DATA PROVIDED:

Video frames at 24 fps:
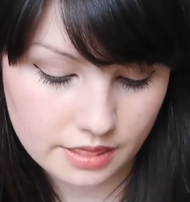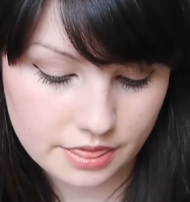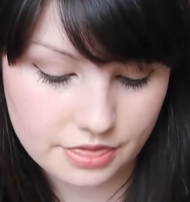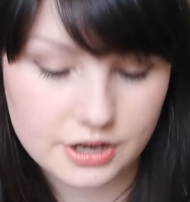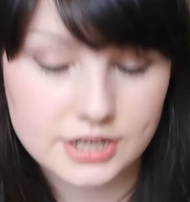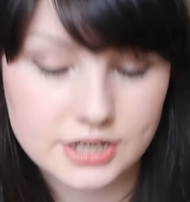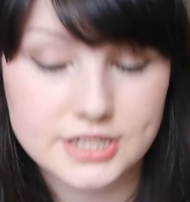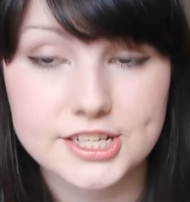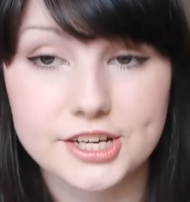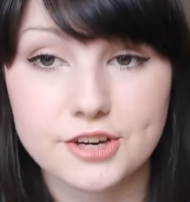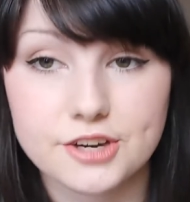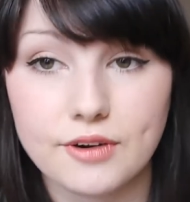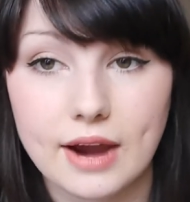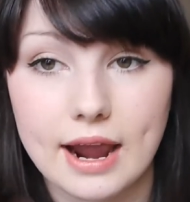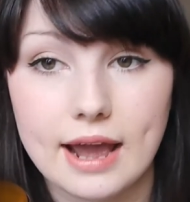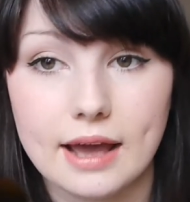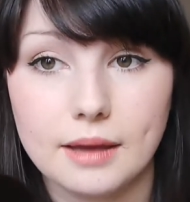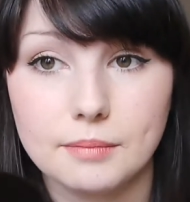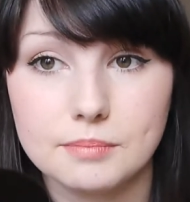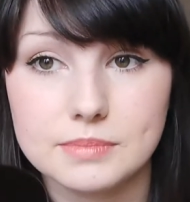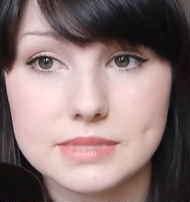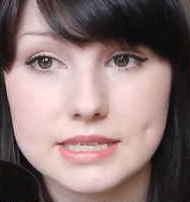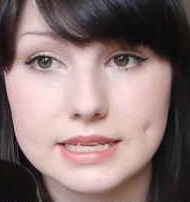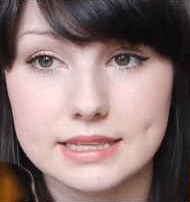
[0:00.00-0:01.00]
30
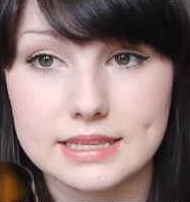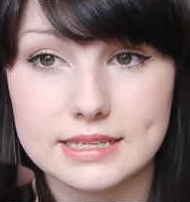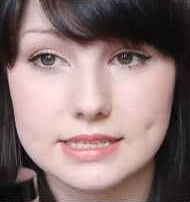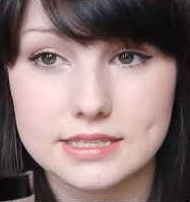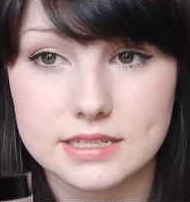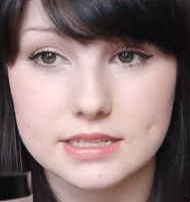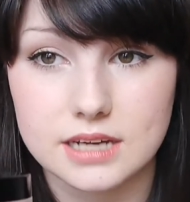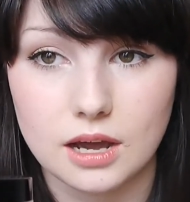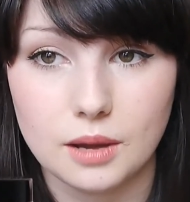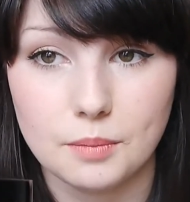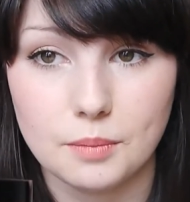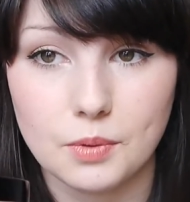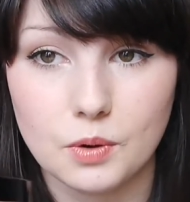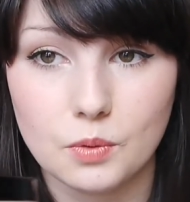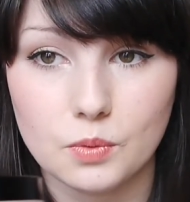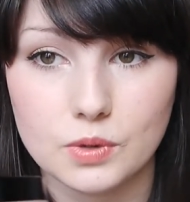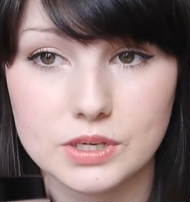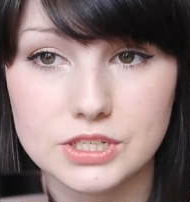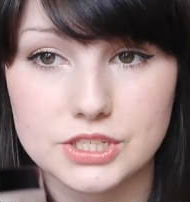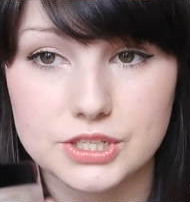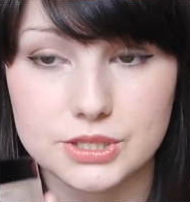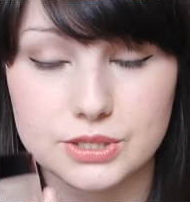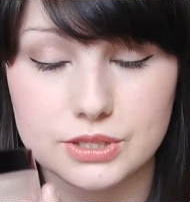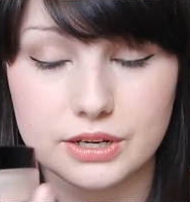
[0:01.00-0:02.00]
grams in this tub,
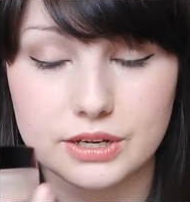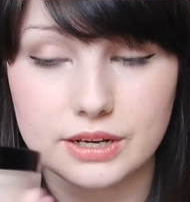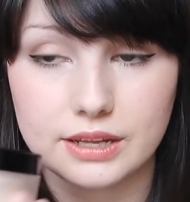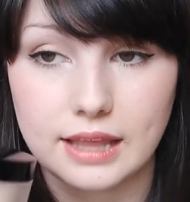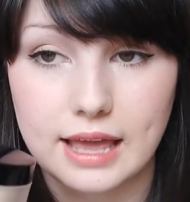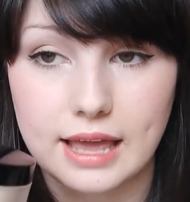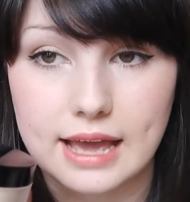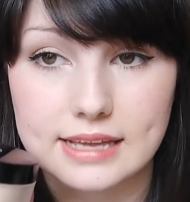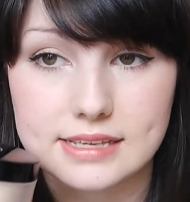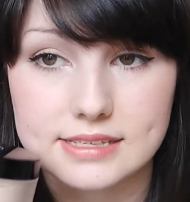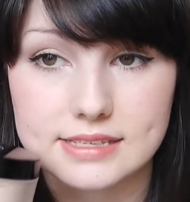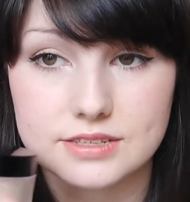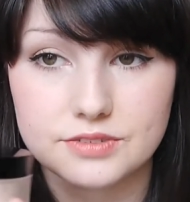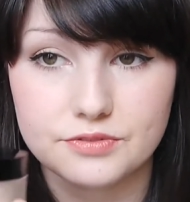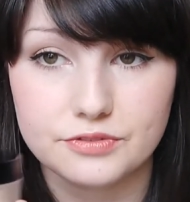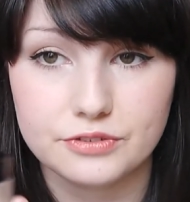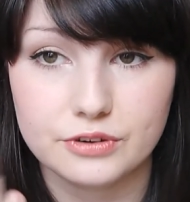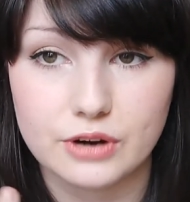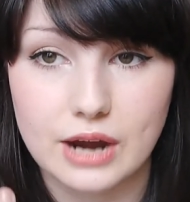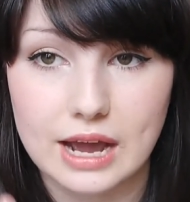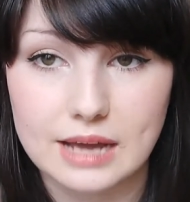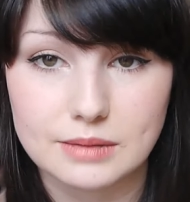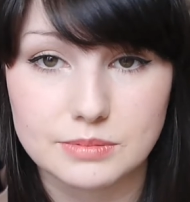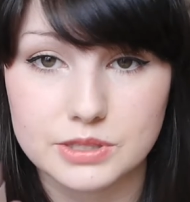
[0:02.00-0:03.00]
which is going to last
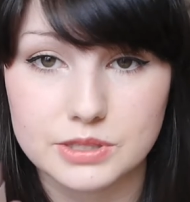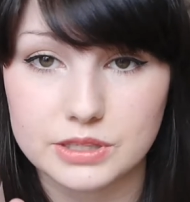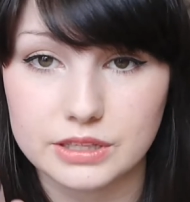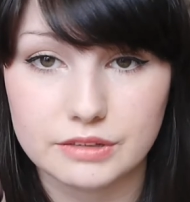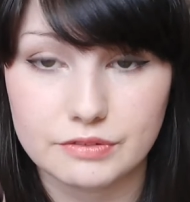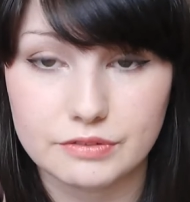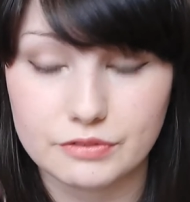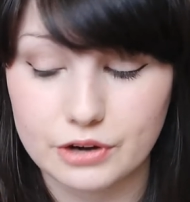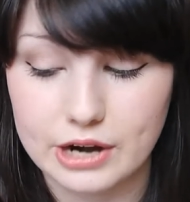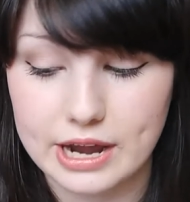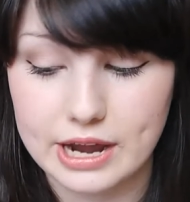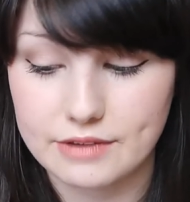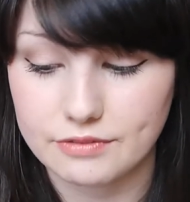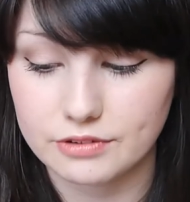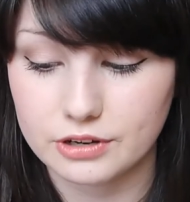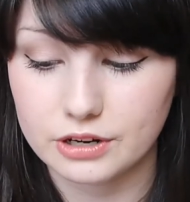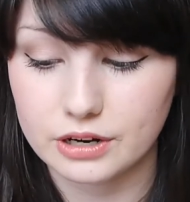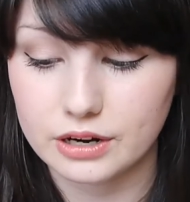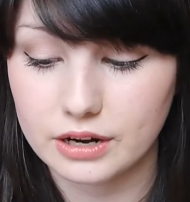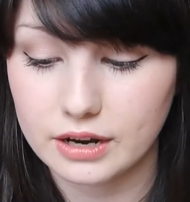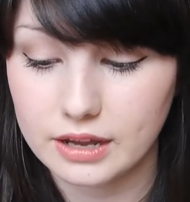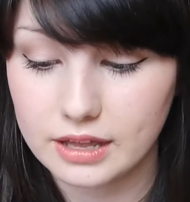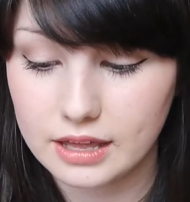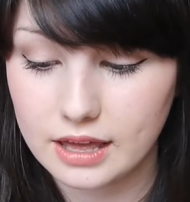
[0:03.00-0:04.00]
for absolutely
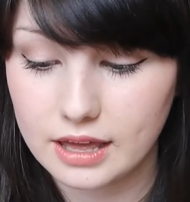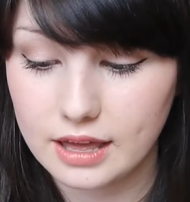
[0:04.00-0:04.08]
forever.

YOUR TASK: Please print the data above in its entirety, exactly, but without any picture.

EXERCISE OUTPUT:
Video frames at 24 fps:
[0:00.00-0:01.00]
30
[0:01.00-0:02.00]
grams in this tub,
[0:02.00-0:03.00]
which is going to last
[0:03.00-0:04.00]
for absolutely
[0:04.00-0:04.08]
forever.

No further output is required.